Sulle ceneri di Grauso soffia un venticello di invidia
Da sinistra: Claudio Cugusi, Nichi Grauso e Gianni Onorato
Lì è tornata a galla, quasi trent’anni dopo, la faccenda di internet. Che la Giunta di centrosinistra, guidata da Federico Palomba, non capì e comunque non volle sostenere economicamente. Una scelta folle, dettata dal rancore e da un filo di invidia. Una vendetta contro Grauso che aveva spostato la linea dell’Unione Sarda verso Berlusconi e Forza Italia. E a quei tempi i social non esistevano, il quotidiano di viale Regina Elena vendeva centomila copie e la gente diceva: è vero, l’ho letto sull’Unione. Ma fu anche un atto di stupidità manifesta: se la Regione avesse sostenuto lo sviluppo di internet, con le risorse necessarie a pagare i costi della connessione a Telecom, ogni mese qualche miliardo di lire, cioè qualche milione di euro di adesso, il futuro di tutta la nostra isola sarebbe stato ben diverso. E infatti dalle ceneri di Grauso sono sorte aziende come Tiscali che comunque da 25 anni sviluppano tecnologia e pagano migliaia di stipendi.

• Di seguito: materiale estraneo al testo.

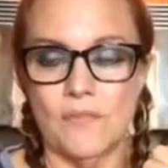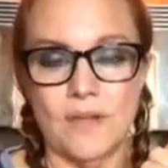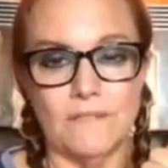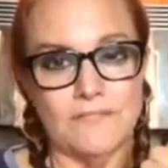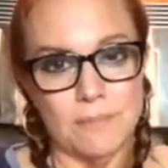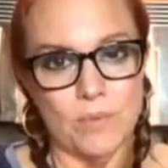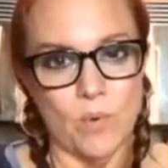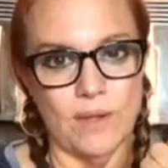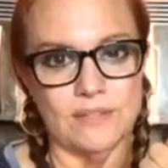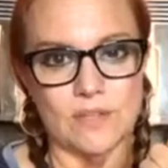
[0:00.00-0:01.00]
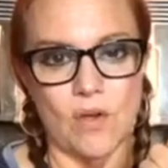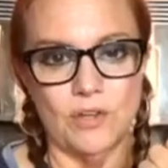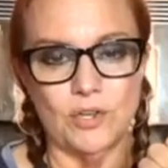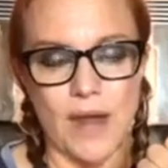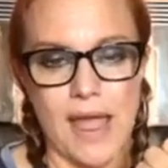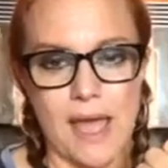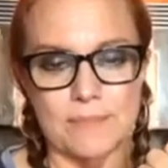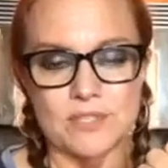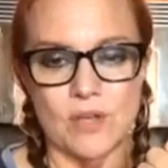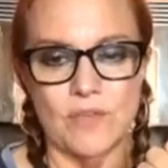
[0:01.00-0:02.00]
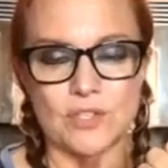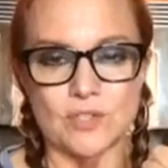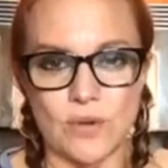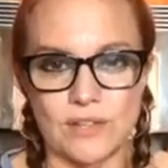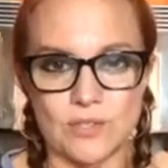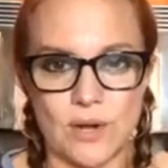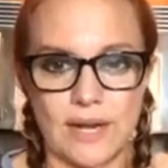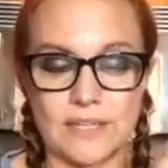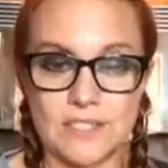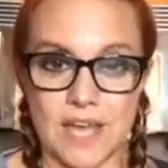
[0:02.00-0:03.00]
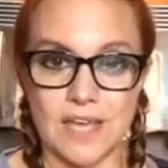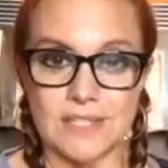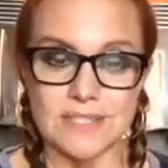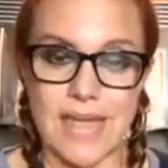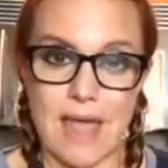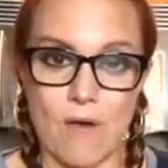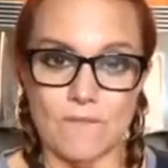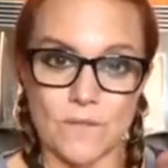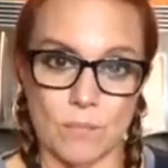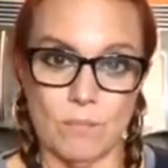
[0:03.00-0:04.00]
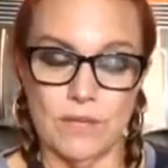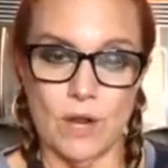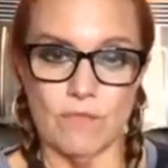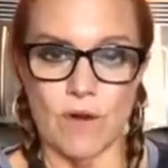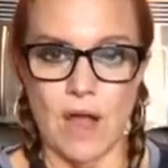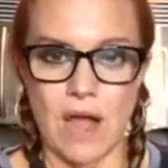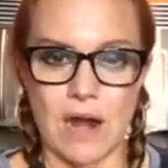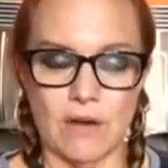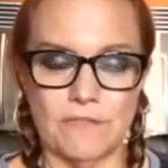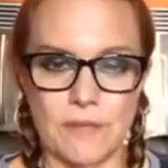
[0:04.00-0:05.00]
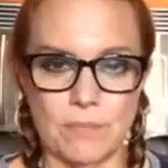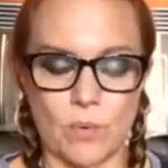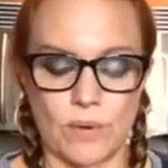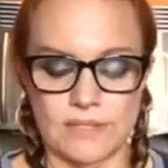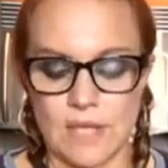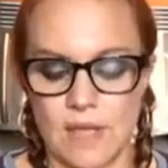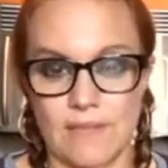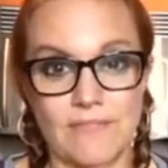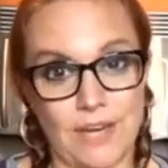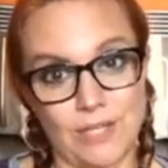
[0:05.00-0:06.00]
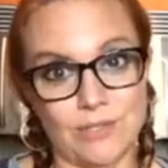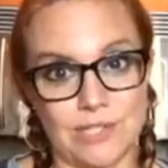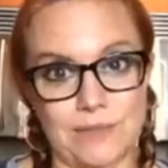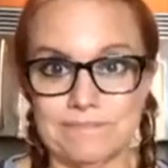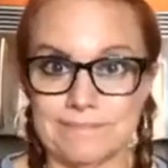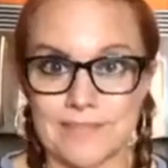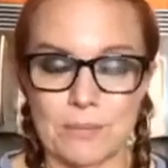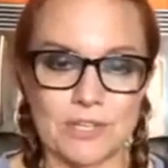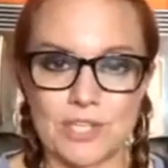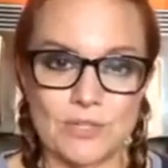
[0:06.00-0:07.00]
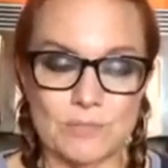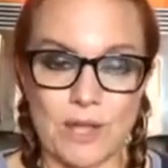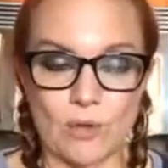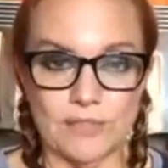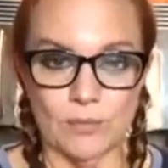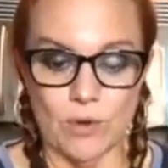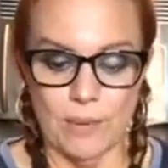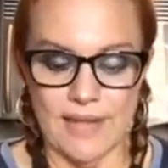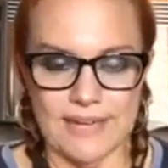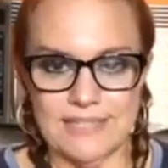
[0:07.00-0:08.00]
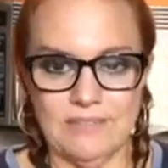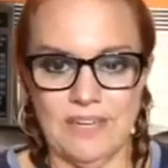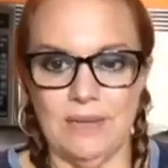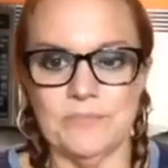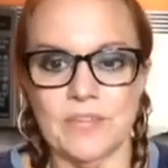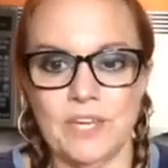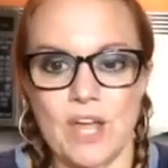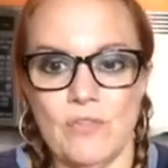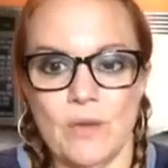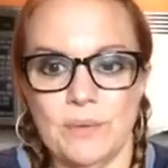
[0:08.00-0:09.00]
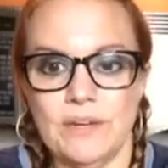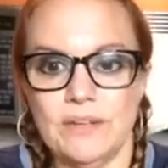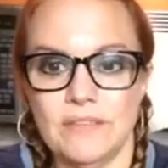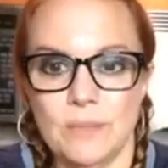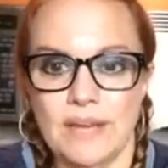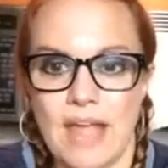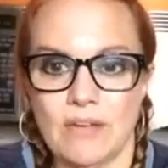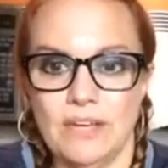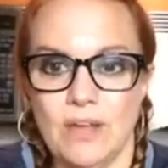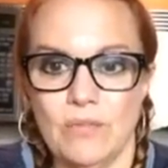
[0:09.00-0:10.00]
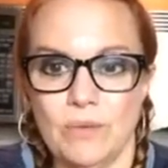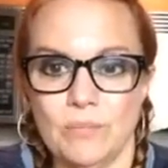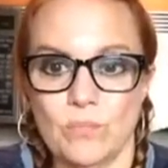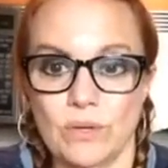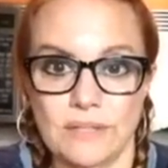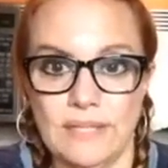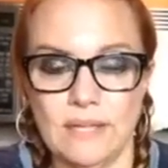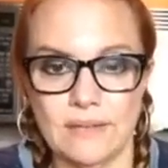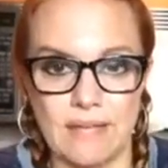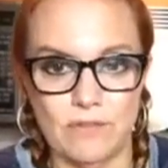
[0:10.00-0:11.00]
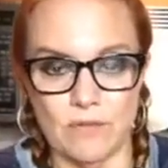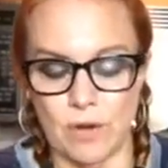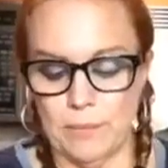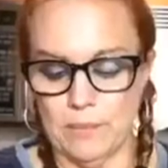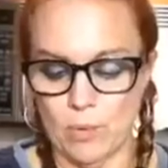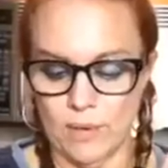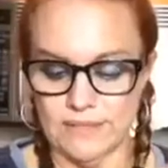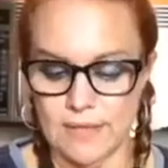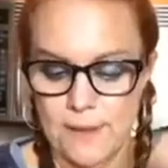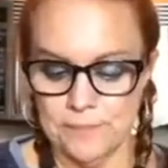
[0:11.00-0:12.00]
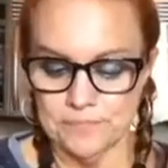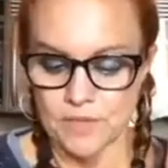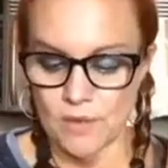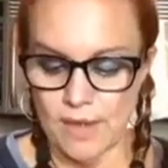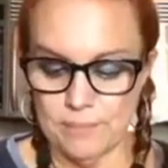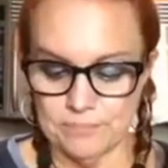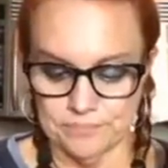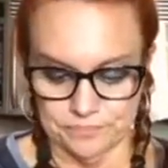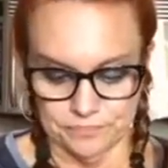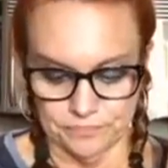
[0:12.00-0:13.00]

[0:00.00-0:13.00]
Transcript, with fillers: on the fit points on your app so that strength training does count for, you know, for higher fit points than it used to because it used to be only aerobic activity, you know, that would that would count, you know, that really gave you very many points. Okay.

Bisogna essere onesti: non sarebbe stata semplice la convivenza tra l’estro di Grauso e la gestione inevitabilmente impastoiata di una mano pubblica. Perché il carattere di Nichi, l’ingombro della sua personalità generosa e debordante, non consentiva né soci né compromessi. Ma se guardiamo quanto è stato speso dai bilanci sardi per garantire casse integrazioni e fragilissimi progetti di impresa subito abortiti, specie nelle zone industriali, una Regione lungimirante governata da ex comunisti non ciechi né rancorosi avrebbe dovuto finanziarie Grauso e il suo stesso futuro.
Qualcuno nell’area di quella che oggi chiamiamo centrosinistra tentò di opporsi, di fermare il braccio di ferro: Oliviero Diliberto, Luigi Cogodi ed Emanuele Sanna. Me li ricordo bene e sono stati anche miei amici e maestri del poco che ho imparato. Ma i tentativi e le ambasciate naufragarono e finì con Nichi che perse un impero editoriale. Fu costretto a venderlo a carissimo prezzo a Sergio Zuncheddu ma nel mentre fondò un movimento politico e si presentò alle elezioni comunali e regionali. “Infileremo una leva in mezzo agli ingranaggi del sistema”, diceva in quei giorni dando sfoggio della sua autentica dimensione: quella anarchica, che forse non aveva del tutto consapevolmente.
Ecco, ora che l’editore, perché quello si sentiva anche in questi ultimi anni in cui soprattutto ha ricostruito pezzi del centro storico di Cagliari, ora che Nichi non c’è più (i funerali martedì alle 16 a Cagliari nella chiesa di Santa Caterina) resta la noiosa ma necessaria analisi che vi ho proposto. E la sensazione che la Sardegna e la povera politica sarda, salvo belle eccezioni, siano comunque senza strumenti davanti alle innovazioni. La sensazione che non le sappiano riconoscere, che non si alambicchino a trovare strumenti per valutare e sostenere le novità. Non dico le rivoluzioni epocali come internet ma anche le cose più semplici, come garantire subito una risonanza magnetica prima che un tumore abbia finito di mangiarci.
Ciao Nichi, ovunque proteggici con la tua intelligenza. E proteggi soprattutto i nostri giovani, che hai sempre ascoltato con sincero interesse. Come hai fatto con me.